Move ownership from user_001 to user_002
const { AuthressClient } = require('authress-sdk');

// Your service client secret can be obtained by navigating to https://authress.io/app/#/settings?focus=clients
// * Edit the Service Client, scroll to Manage secret access keys, and click `Add key`
const serviceClientSecretAccessKey = 'sc_aaa.acc_001.secret';
const authressClient = new AuthressClient({ authressApiUrl: 'https://authress.company.com' }, serviceClientSecretAccessKey);

const documentId = 'doc_001';
await authressClient.accessRecords.updateRecord(`Document:${documentId}`, {
name: `Access to document ${documentId}`,
users: [{ userId: 'user_002' }],
statements: [{
roles: ['Admin'],
resources: [{ resourceUri: `documents/${documentId}` }]
}]
});

Notice how we are using the Service Client here instead of the user's access token, this is actually not required. We could have used the user's JWT as well since they have might be the admin of the current record.

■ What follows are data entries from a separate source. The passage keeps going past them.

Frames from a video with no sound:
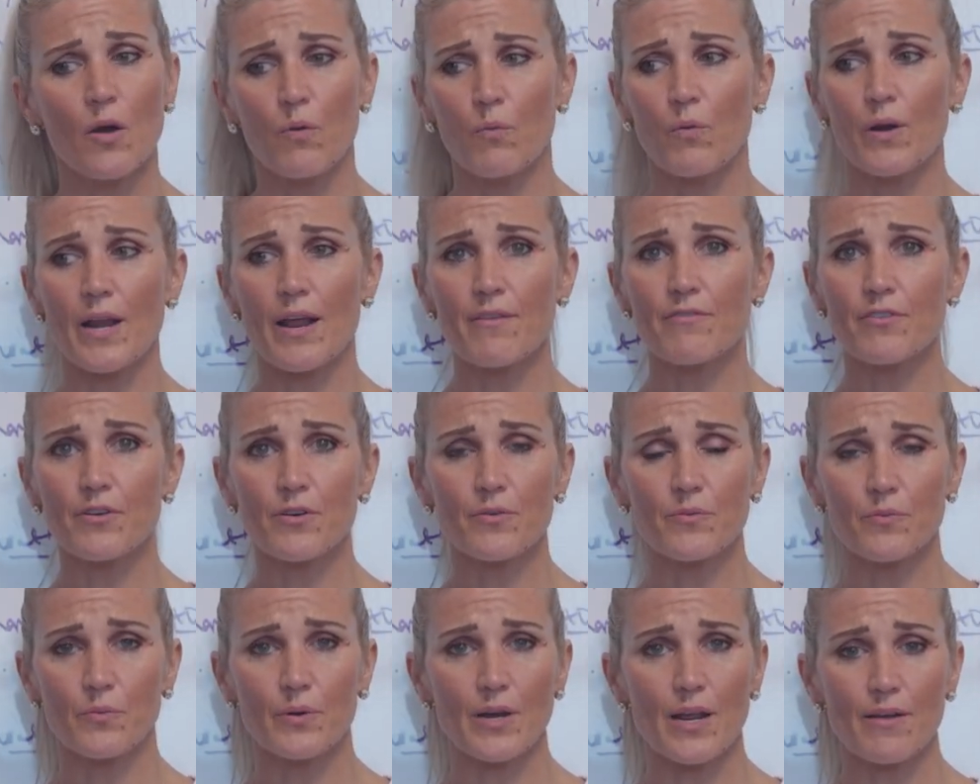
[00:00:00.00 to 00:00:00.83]

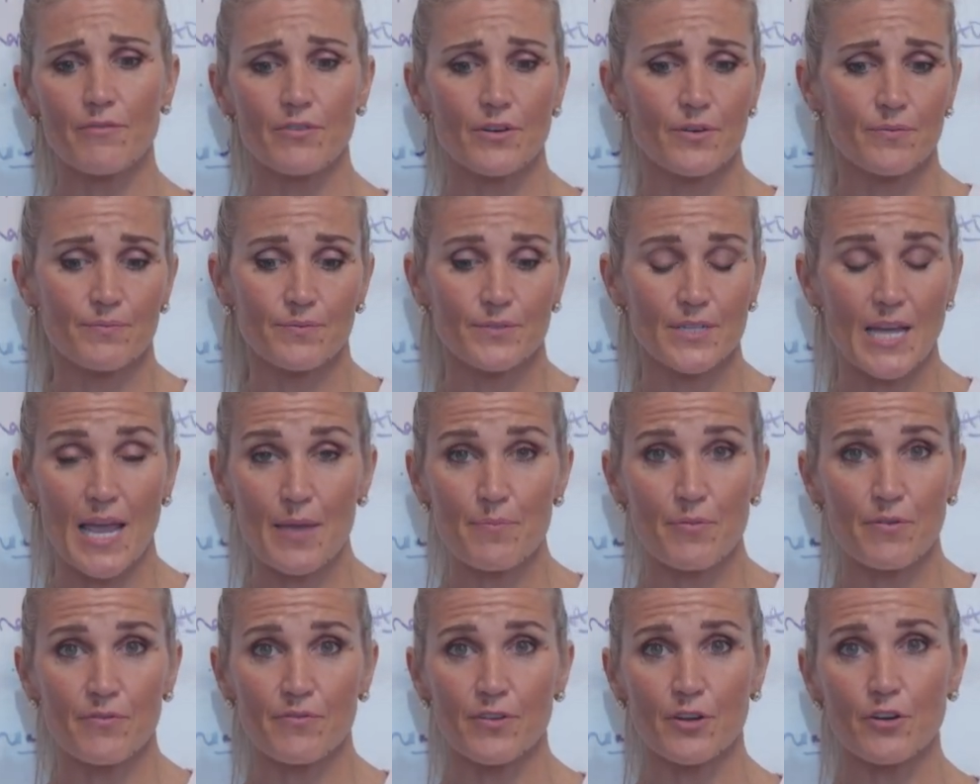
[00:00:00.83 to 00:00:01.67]
whatever
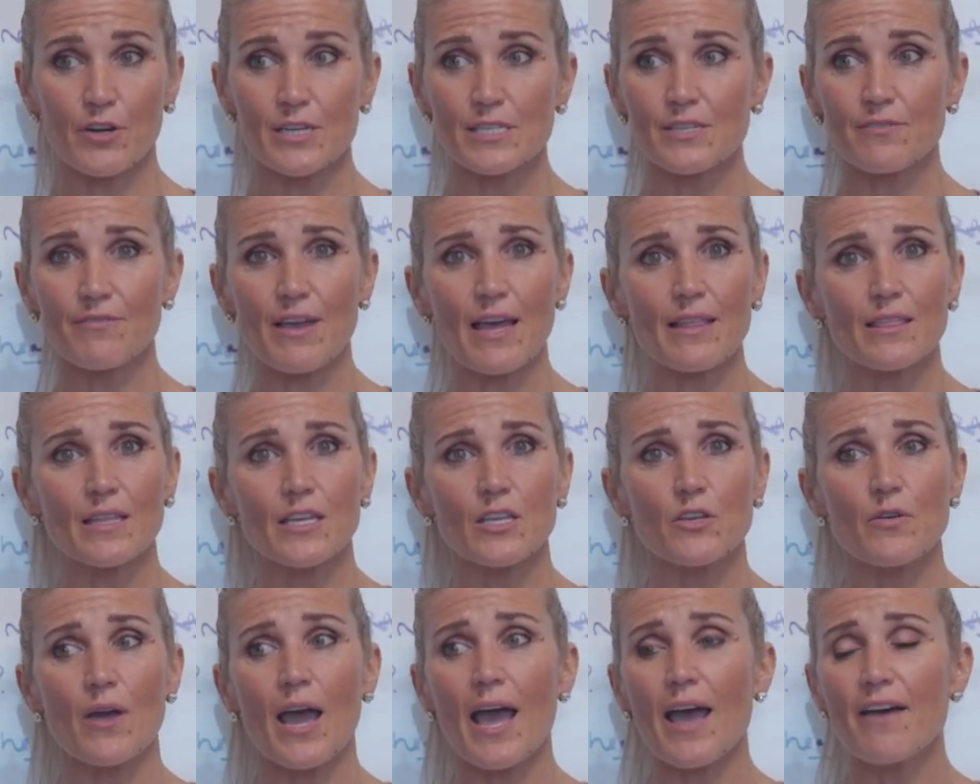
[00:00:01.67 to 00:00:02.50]
type of aggressive
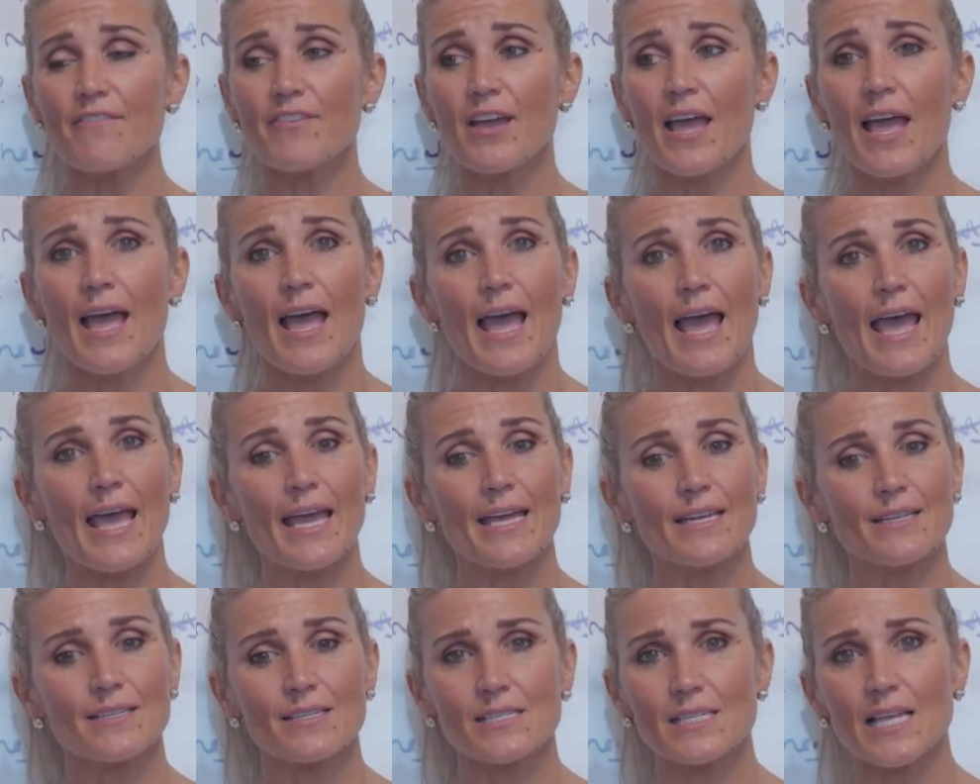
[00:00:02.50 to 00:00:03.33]
athlete you have,
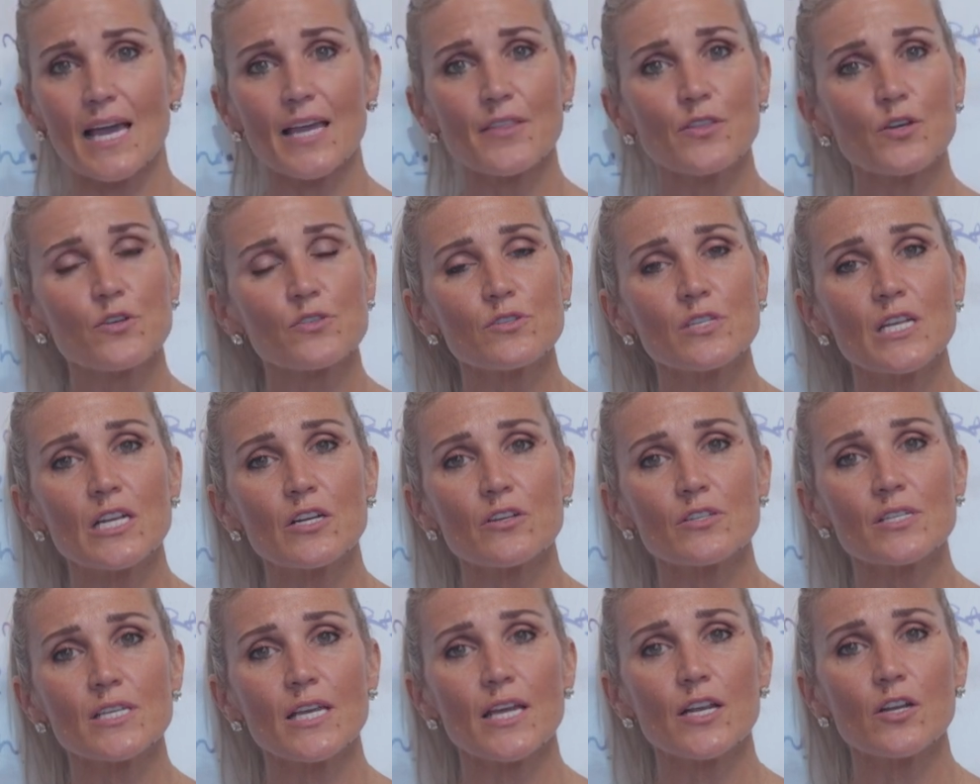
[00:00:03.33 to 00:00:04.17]
and slide those
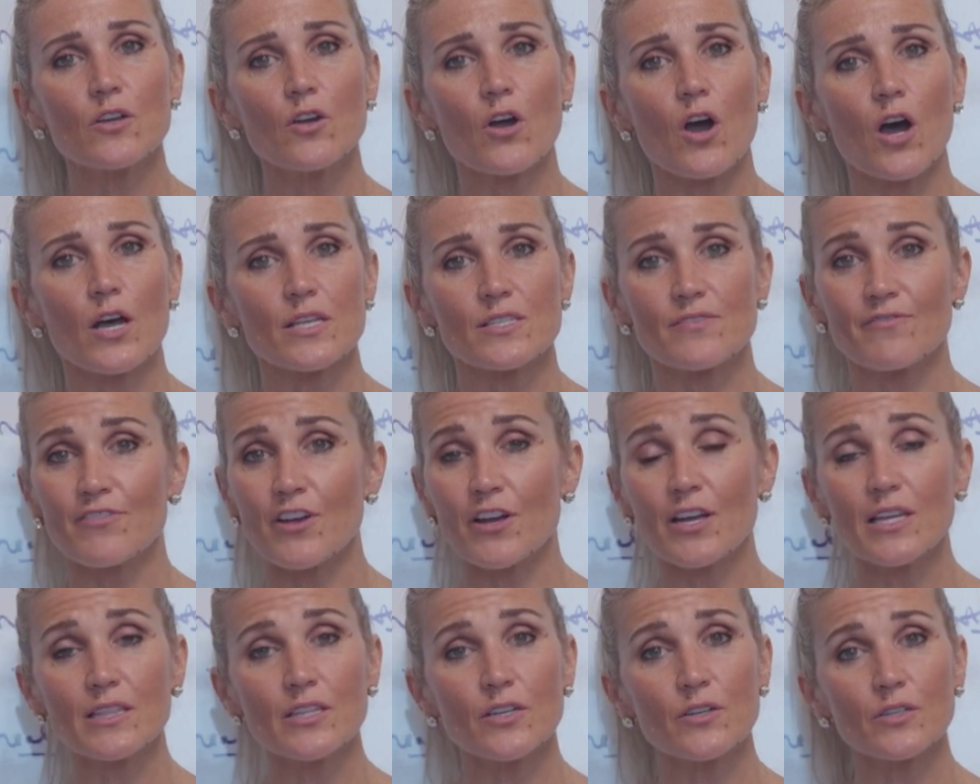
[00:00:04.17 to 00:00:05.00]
needles in, cause
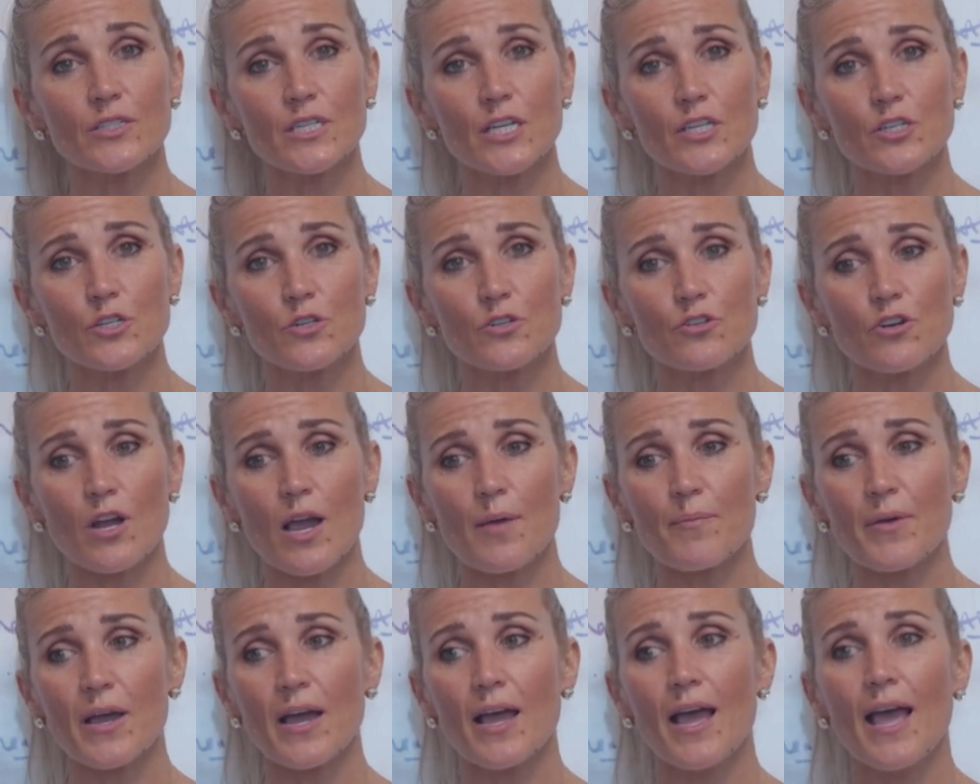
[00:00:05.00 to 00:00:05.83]
very little tissue
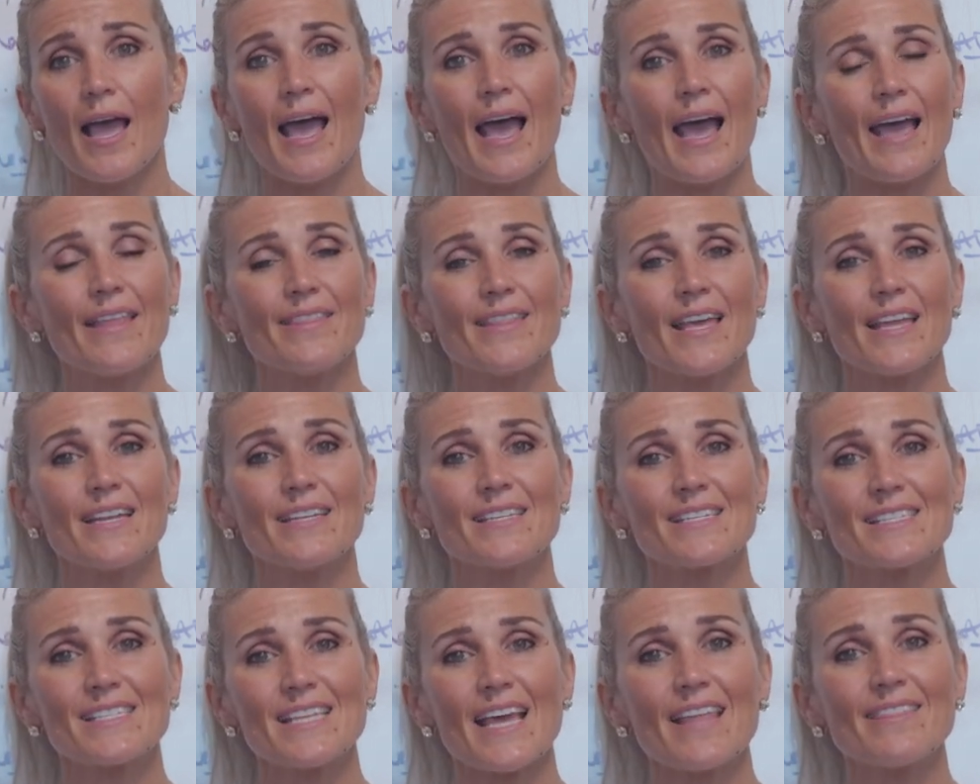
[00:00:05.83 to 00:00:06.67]
trauma, and
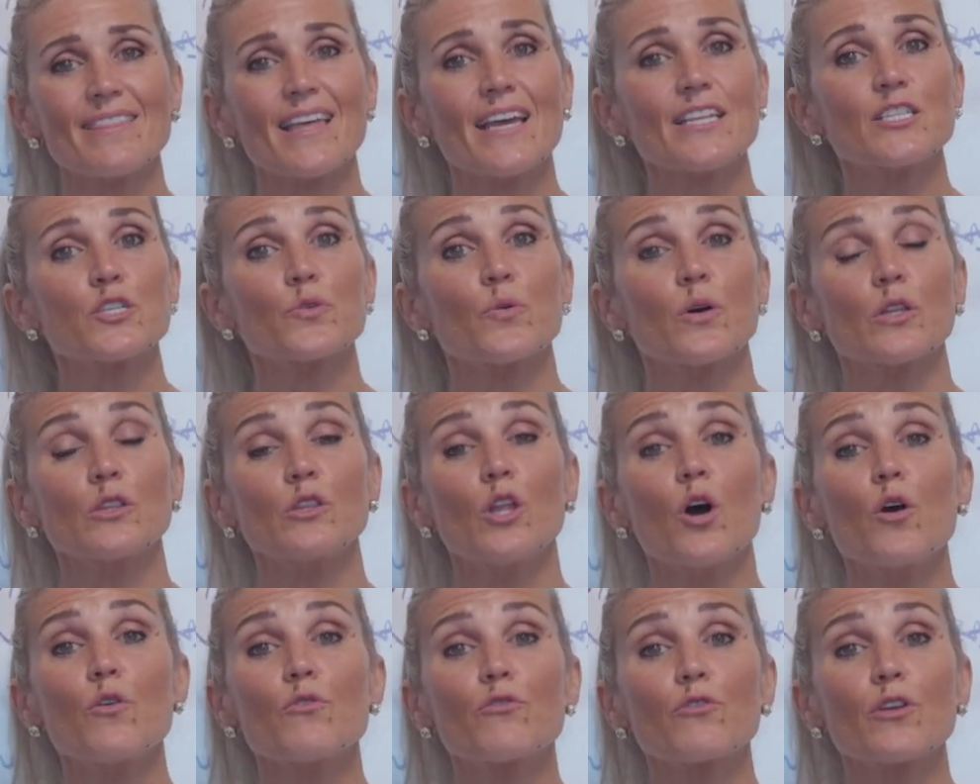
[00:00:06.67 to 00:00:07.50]
then set that to a
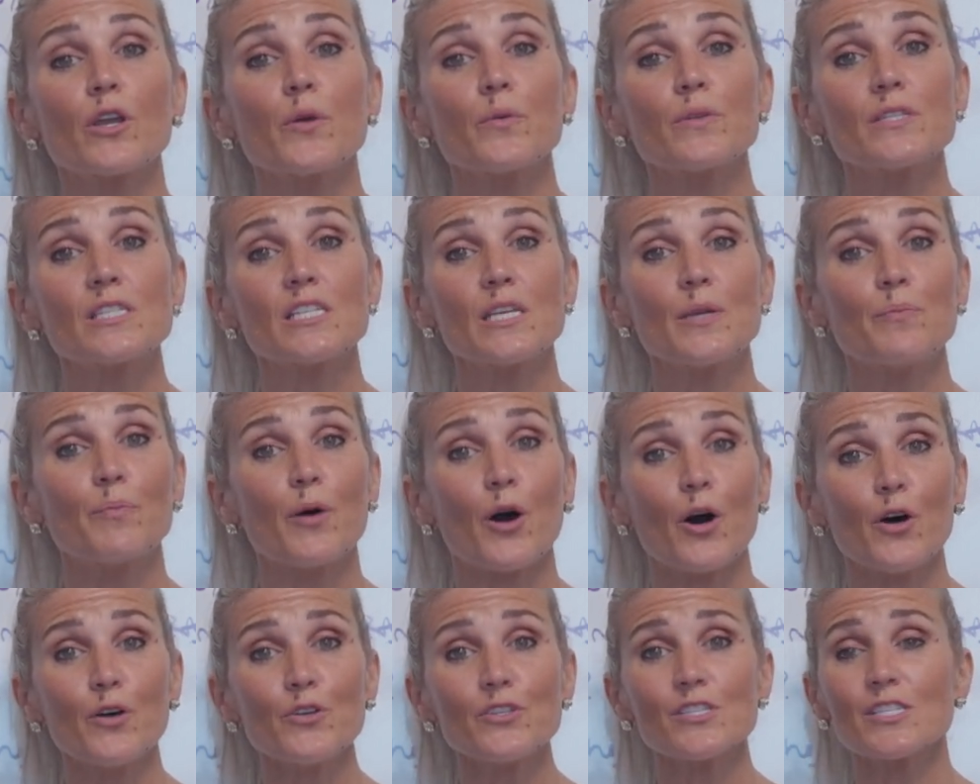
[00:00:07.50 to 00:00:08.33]
low frequency
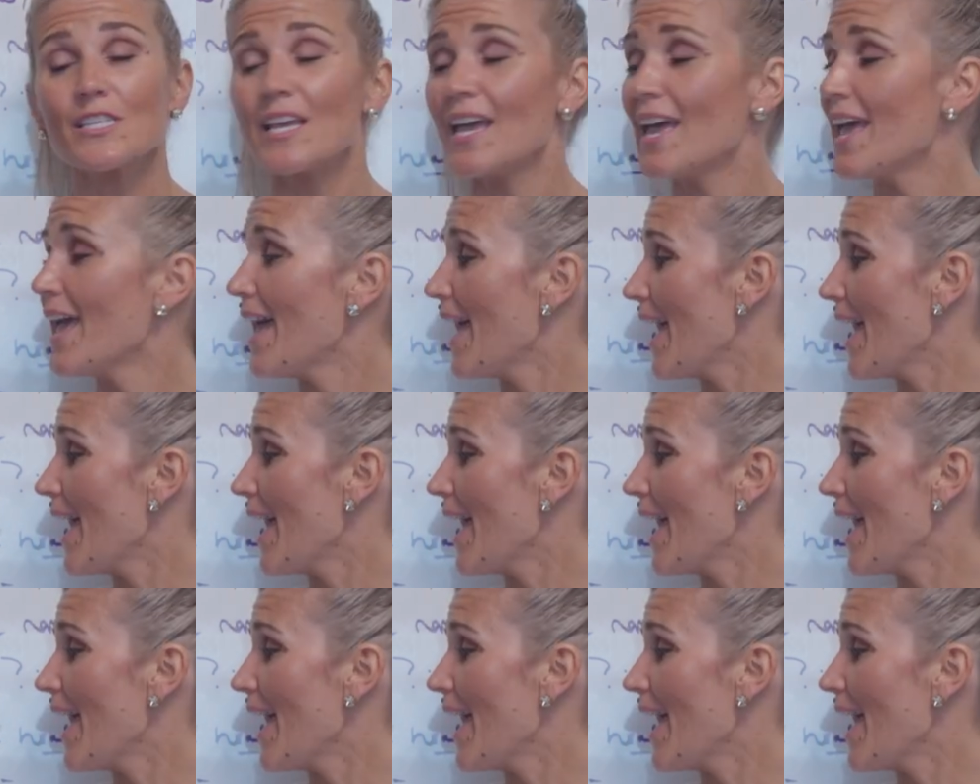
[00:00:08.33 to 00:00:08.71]
pulse.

Alternatively, we could make a change to the record to signify that both user_001 and user_002 should have full access:

Add user_002 as admin of document
await authressClient.accessRecords.updateRecord(`Document:${documentId}`, {
name: `Access to document ${documentId}`,
users: [{ userId: 'user_001' }, { userId: 'user_002' }],
statements: [{
roles: ['Admin'],
resources: [{ resourceUri: `documents/${documentId}` }]
}]
});

Or we assign partial access to user_002:

Add user_002 as Editor of document
await authressClient.accessRecords.updateRecord(`Document:${documentId}`, {
name: `Access to document ${documentId}`,
statements: [{
// Keep user_001's permissions alone
users: [{ userId: 'user_001' }],
roles: ['Admin'],
resources: [{ resourceUri: `documents/${documentId}` }]
},
{
// Add user_002 as an Editor
users: [{ userId: 'user_002' }],
roles: ['Editor'],
resources: [{ resourceUri: `documents/${documentId}` }]
}]
});

User resource coupling

In this example we were able to easily change the access from one user to another one by updating the relevant access record. This is because Documents in our Document Repository are designed optimally to allow for this. We know that is a user story, so we use Authress to optimize access management changes.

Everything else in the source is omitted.